Python data analysis template

When working on kaggle, you need to analyze the data and create your own features. At that time, the data is analyzed using the graph. In this article, I will post a template to create a graph for the purpose of data analysis.

Library used

import numpy as np
import pandas as pd

import matplotlib.pyplot as plt
import matplotlib as mpl
import seaborn as sns

Observation of correlation

Scatter plot between all variables

If you use pandas, you can get a scatter plot in one shot. A histogram is drawn between the same variables. (Because the same variables are just straight lines)

from pandas.plotting import scatter_matrix
scatter_matrix(df)

Scatter plot

In addition, a scatter plot between specific variables can be easily created as follows.

df.plot(kind='scatter',x='Age',y='Survived',alpha=0.1,figsize=(4,3))

Calculation of correlation coefficient

Correlation coefficient

Pearson's correlation coefficient can be displayed in one shot with corr (). Very convenient.

data1.corr()

Correlation coefficient heat map

def correlation_heatmap(df):
    _ , ax = plt.subplots(figsize =(14, 12))
    colormap = sns.diverging_palette(220, 10, as_cmap = True)
    
    _ = sns.heatmap(
        df.corr(), 
        cmap = colormap,
        square=True, 
        cbar_kws={'shrink':.9 }, 
        ax=ax,
        annot=True, 
        linewidths=0.1,vmax=1.0, linecolor='white',
        annot_kws={'fontsize':12 }
    )
    
    plt.title('Pearson Correlation of Features', y=1.05, size=15)
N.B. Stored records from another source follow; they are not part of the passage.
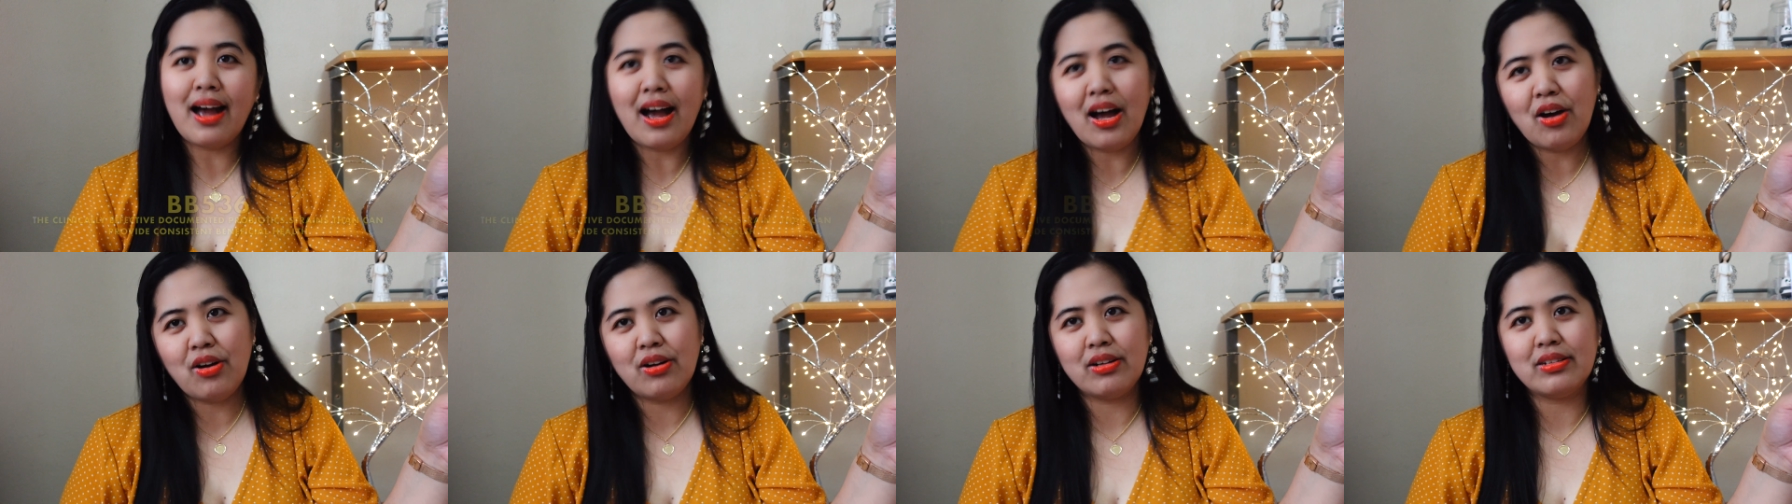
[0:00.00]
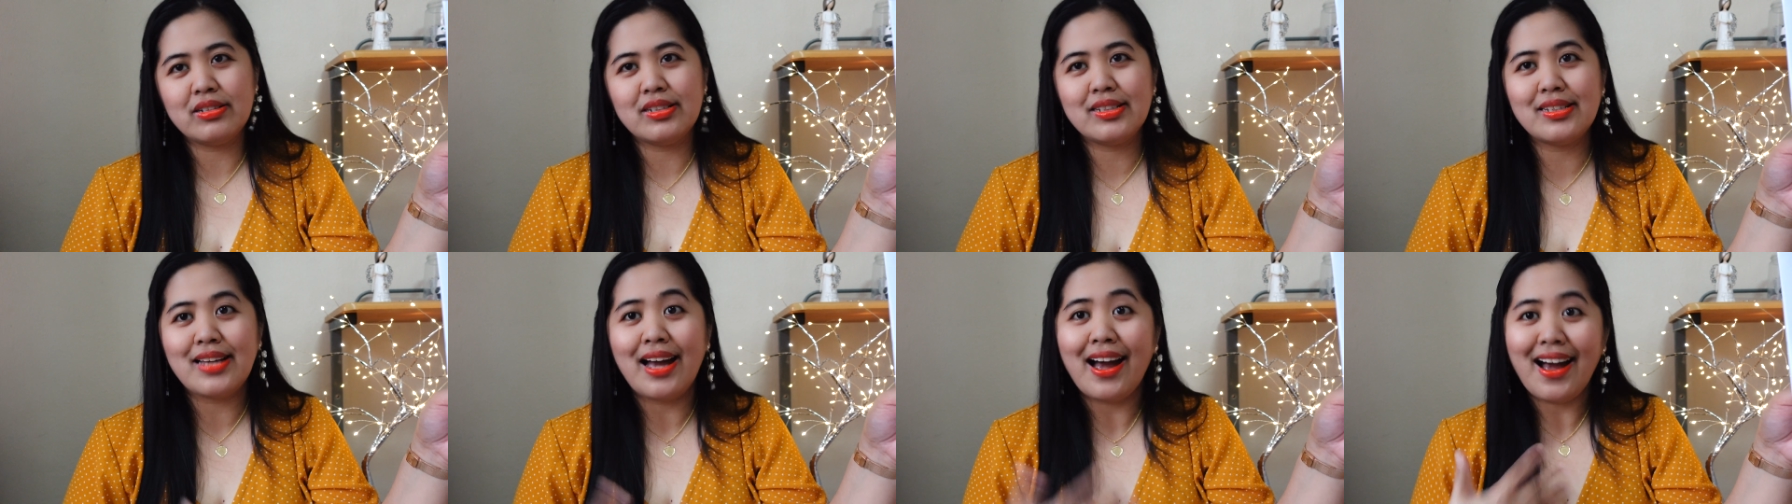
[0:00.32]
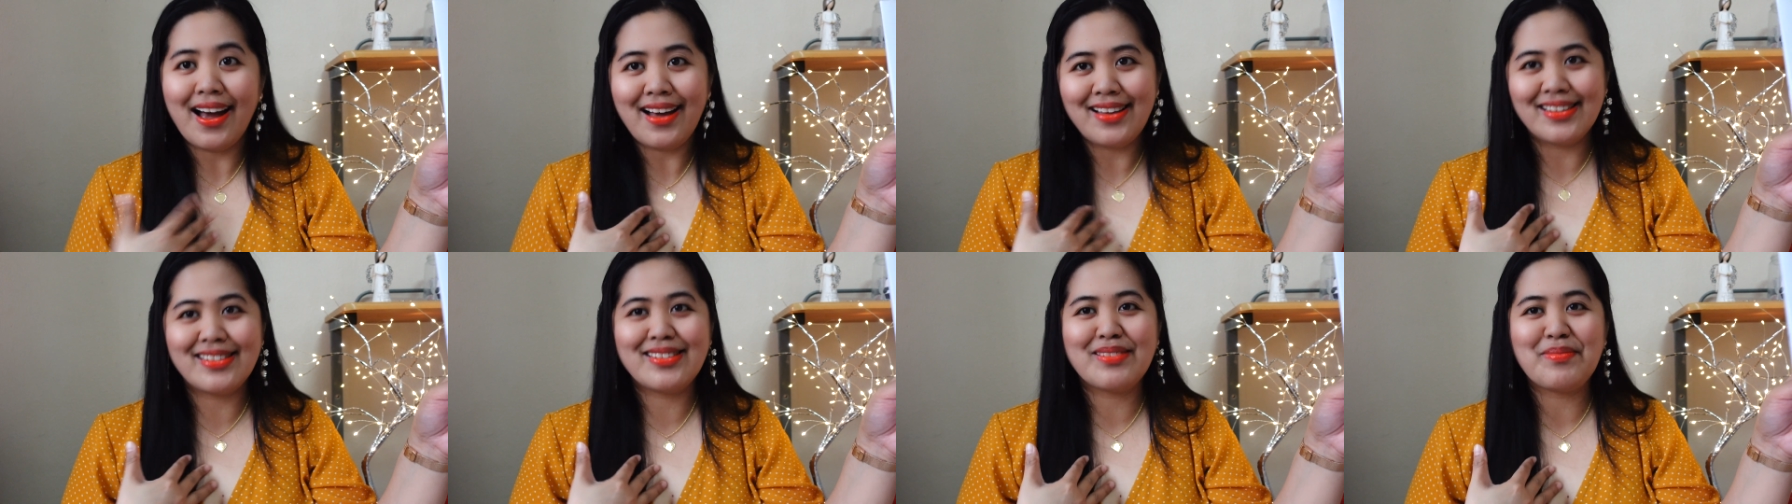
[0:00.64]
ours,
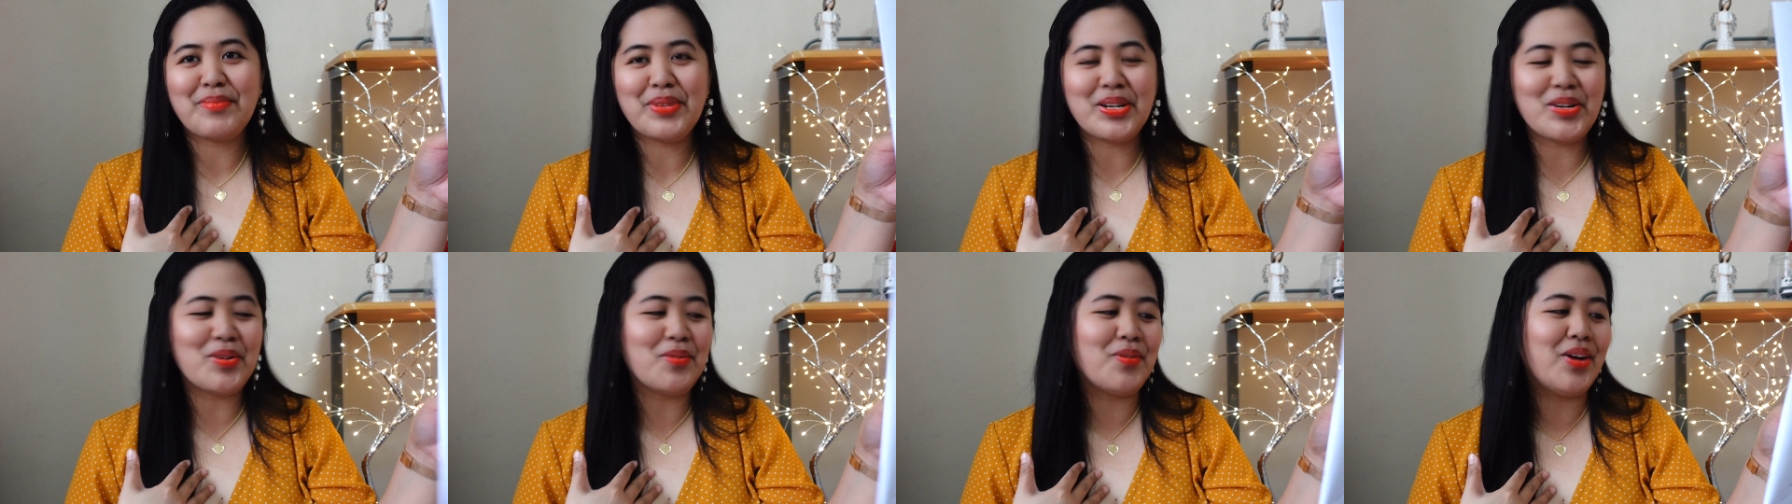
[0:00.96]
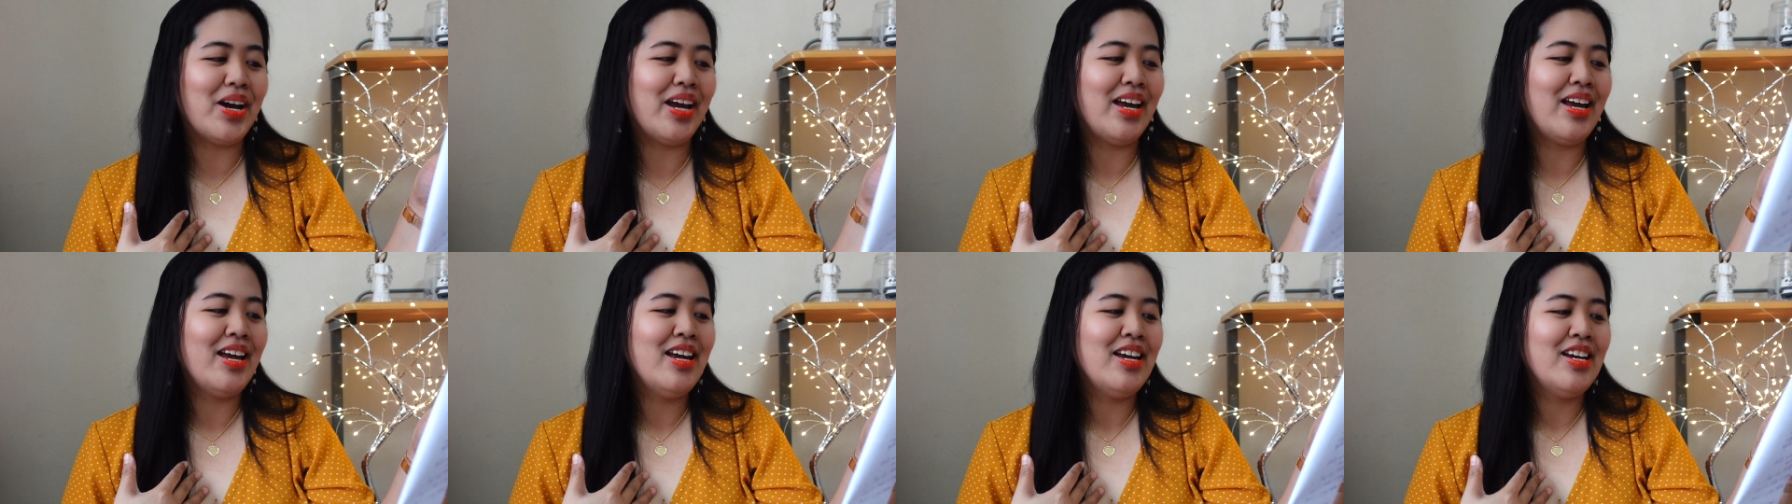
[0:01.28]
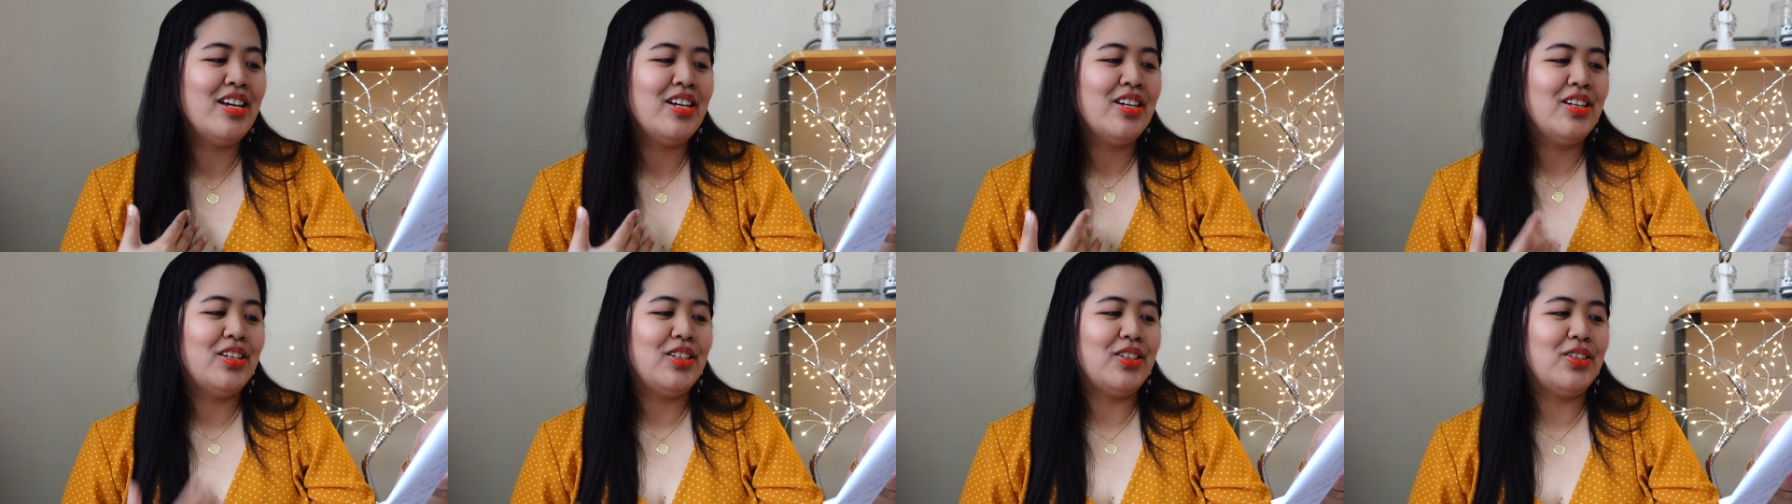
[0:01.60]
us, by the way.
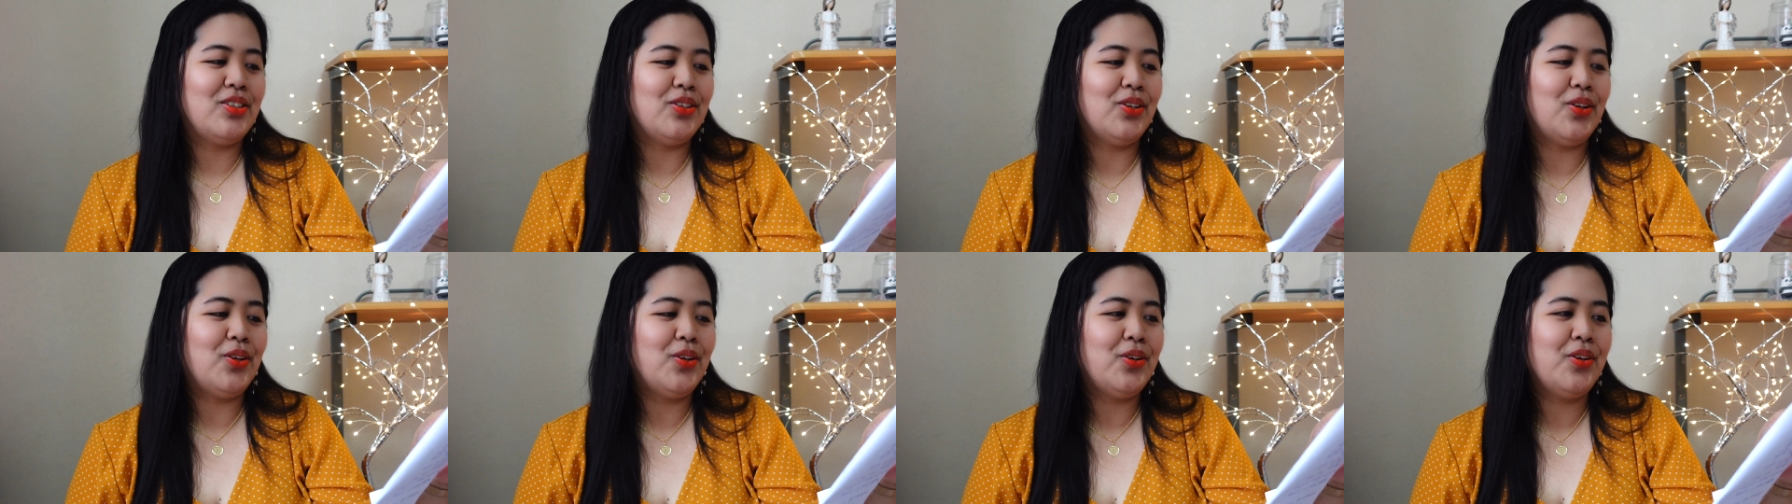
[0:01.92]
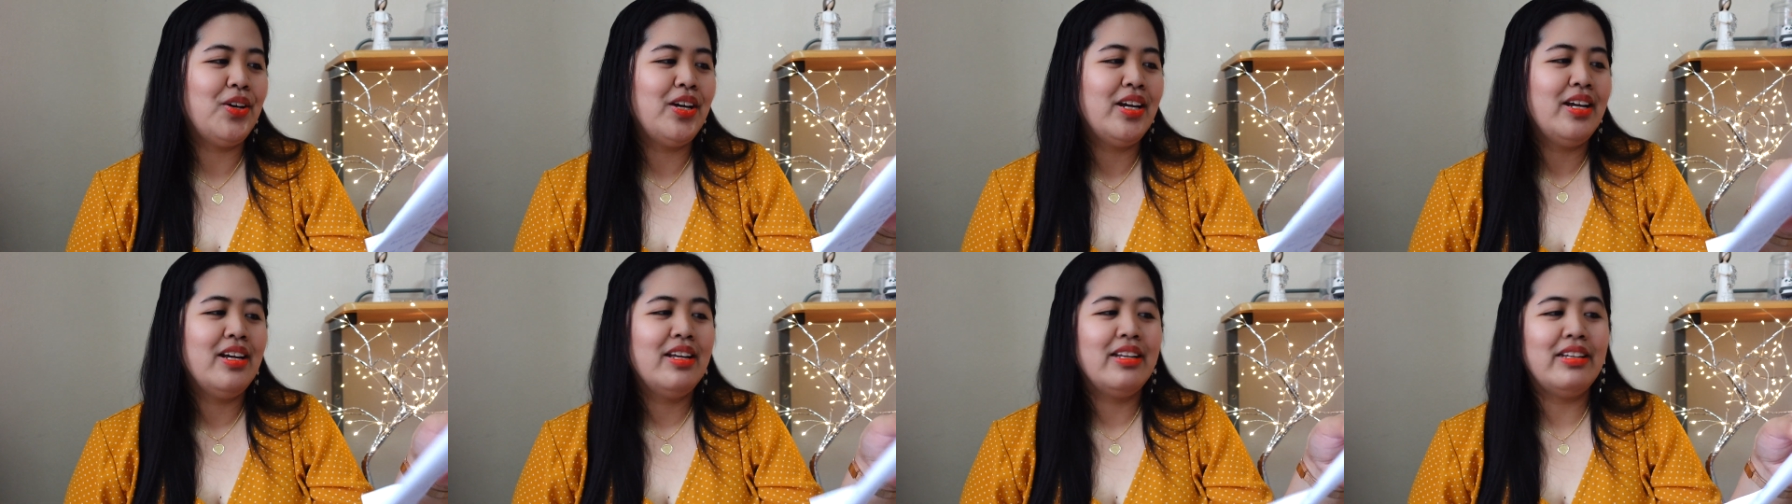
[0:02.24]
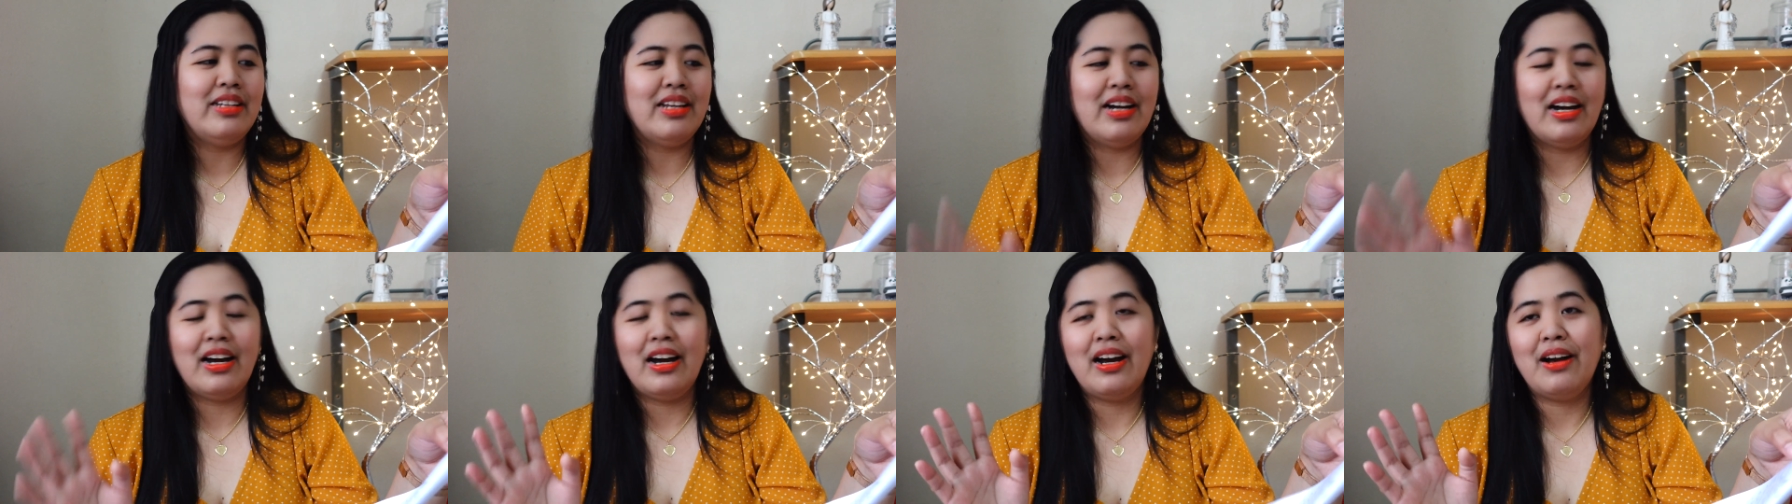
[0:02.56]
So
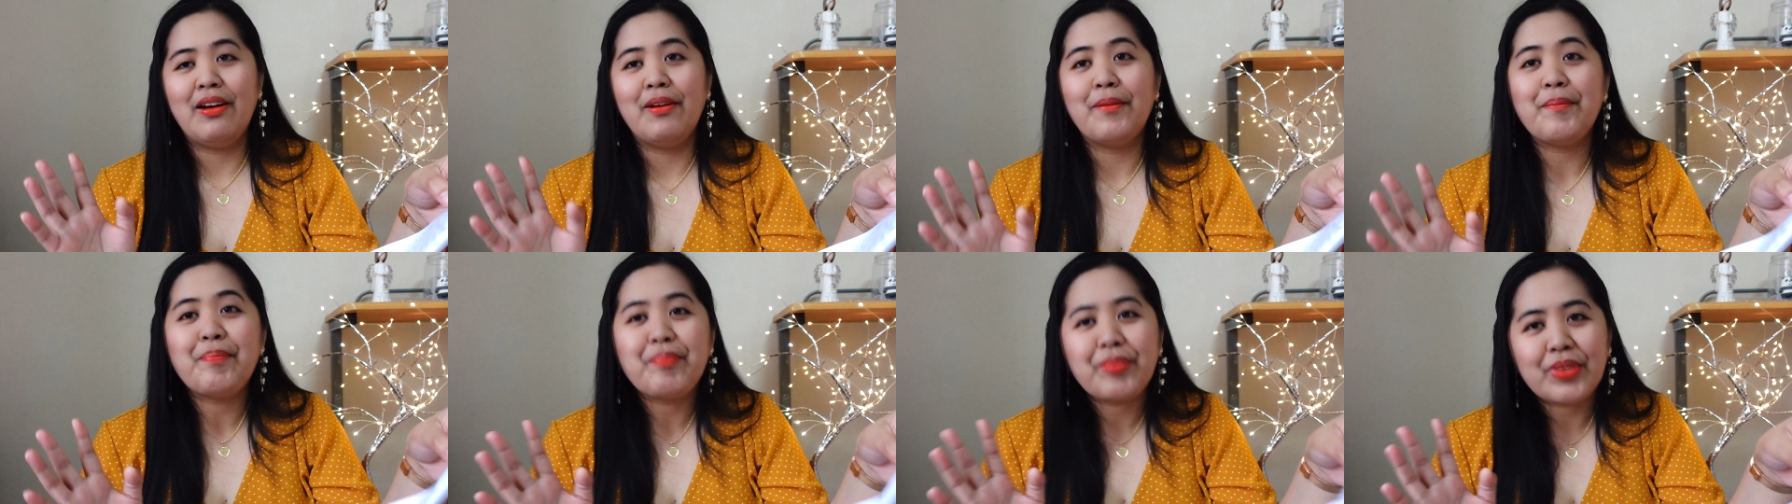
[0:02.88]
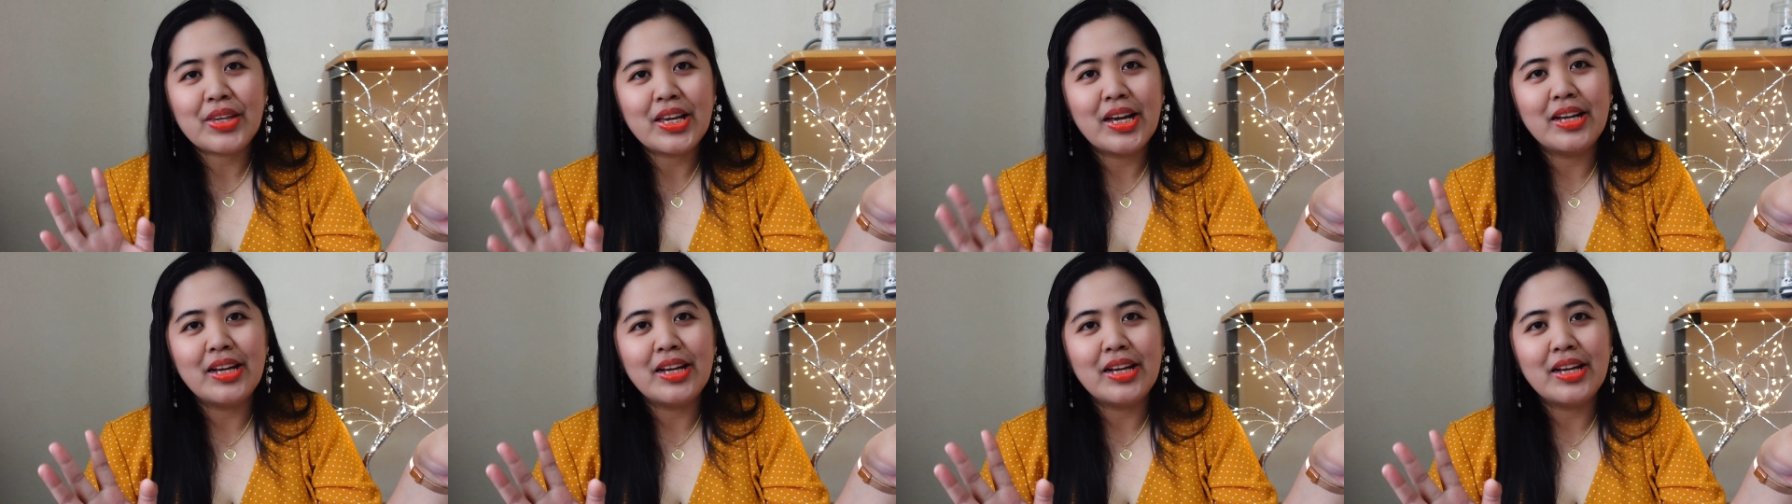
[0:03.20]
the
correlation_heatmap(data1)

Correlation coefficient for the objective variable

corr_matrix = data1.corr()
fig,ax=plt.subplots(figsize=(15,6))
y=pd.DataFrame(corr_matrix['Survived'].sort_values(ascending=False))
sns.barplot(x = y.index,y='Survived',data=y)
plt.tick_params(labelsize=10)

histogram

Histogram of all variables

You can get it in one shot with hist ().

df.hist()

Overlay the histogram

plt.figure(figsize=[8,6])

plt.subplot(222)
plt.hist(x = [data1[data1['Survived']==1]['Age'], data1[data1['Survived']==0]['Age']], stacked=True, color = ['g','r'],label = ['Survived','Dead'])
plt.title('Age Histogram by Survival')
plt.xlabel('Age (Years)')
plt.ylabel('# of Passengers')
plt.legend()

Explanation of variable distribution

If include ='all', features that are not numerical values are also displayed.

data1.describe(include = 'all')

Quartile

plt.figure(figsize=[8,6])

"""
o is treated as a Outlier.
minimun
25th percentile first quartile
50th percentile second quartile (median)
75th percentile third quartile
maximum
"""

plt.subplot(221)
plt.boxplot(data1['Age'], showmeans = True, meanline = True)
plt.title('Age Boxplot')
plt.ylabel('Age (Years)')

You can look at Boxplot to see if there are any outliers. This can also be used to fill in missing values. When the outliers match or the distribution is biased, it is better to use the median rather than the mean. On the other hand, if the distribution is symmetrical on the left and right, it may be better to use the average value.